Being intentional about when to collaborate and what projects you say “yes” to also could help avoid the strain of collaboration overload.
Transparency and feedback to help enable collaboration
In my own experience, a successful collaboration is built on transparency and communication. Each member of the team may benefit from having visibility into the goal or the scope of the problem and also what others are doing as part of that workstream. This could mitigate the risk of redundancy in tasks by the other co-collaborators while also potentially building trust. Collaboration will likely fail if knowledge is siloed, making information sharing a key element to enable collaboration.
Communication and feedback go hand in hand with transparency. Scrum, a decision-making framework that helps people collaborate via adaptive solutions, offers a good example of this. In a Daily Scrum, teams work together toward a collaborative goal and get immediate or near-immediate feedback as they attempt to problem solve.
This instant feedback lets teams know where their weaknesses are, how they can work better together, and how impactful their communication is with one another. Having access to instant feedback instead of a debrief at the end of the project or at year’s end means these kinds of teams will likely be more successful because they can iterate on the approach with each new phase of a project.
McKinsey has published a variety of insights on feedback to help increase communication and review effectiveness, and the legal team practices using this kind of approach as well. Getting and receiving feedback at a more regular cadence creates space for candid communication and, if done respectfully, can also build trust. Without transparency and trust, collaboration becomes more of an uphill battle.

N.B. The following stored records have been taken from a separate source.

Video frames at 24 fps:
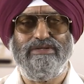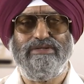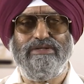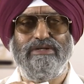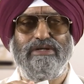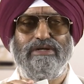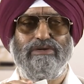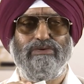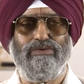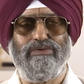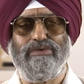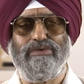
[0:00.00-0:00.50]

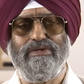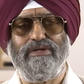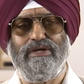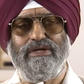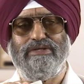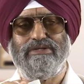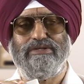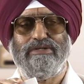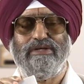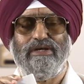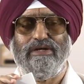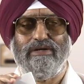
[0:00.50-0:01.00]
C to the
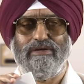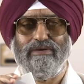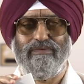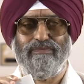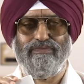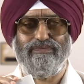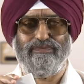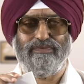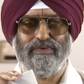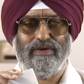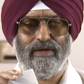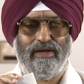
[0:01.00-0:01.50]
extent
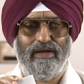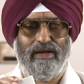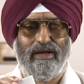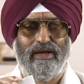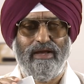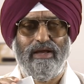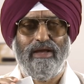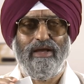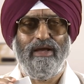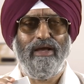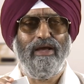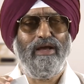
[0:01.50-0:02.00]
of K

Creative collaboration to empower teams to innovate
With the trust built through transparency and communication, we permit our co-collaborators to be creative. Creative collaboration can occur when teams work together to try something new, think outside the box, make mistakes and work together to rectify them, jot down ideas, iterate on improvements, be playful, innovative, and experimental in their work. It can even be accomplished when you do something uncomfortable or scary.

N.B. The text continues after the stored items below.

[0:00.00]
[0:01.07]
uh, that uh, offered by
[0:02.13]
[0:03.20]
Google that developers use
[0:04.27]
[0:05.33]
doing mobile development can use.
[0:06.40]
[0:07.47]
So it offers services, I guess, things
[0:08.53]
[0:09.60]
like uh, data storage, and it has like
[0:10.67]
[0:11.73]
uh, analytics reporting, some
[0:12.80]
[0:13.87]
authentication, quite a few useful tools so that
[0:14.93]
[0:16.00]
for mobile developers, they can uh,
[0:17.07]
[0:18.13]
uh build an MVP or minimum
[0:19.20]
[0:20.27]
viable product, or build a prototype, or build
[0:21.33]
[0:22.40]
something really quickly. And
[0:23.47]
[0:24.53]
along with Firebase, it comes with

While there may be an established approach or process, creative collaboration challenges your way of thinking and empowers you to think about how prior approaches or solutions could be improved. Thinking creatively lays a foundation for the potential to create more opportunities for innovation and impact.
Here’s a challenge: for 2022, think about how you and your team collaborate. Be intentional. Be transparent. Be creative. It may positively impact how you work with others. Your subject matter expertise may expand or deepen. You could discover new ways of thinking and see things from a different perspective. You may start innovating on ideas and discover new and better ways for problem solving.
Most of all, you might even have fun doing it.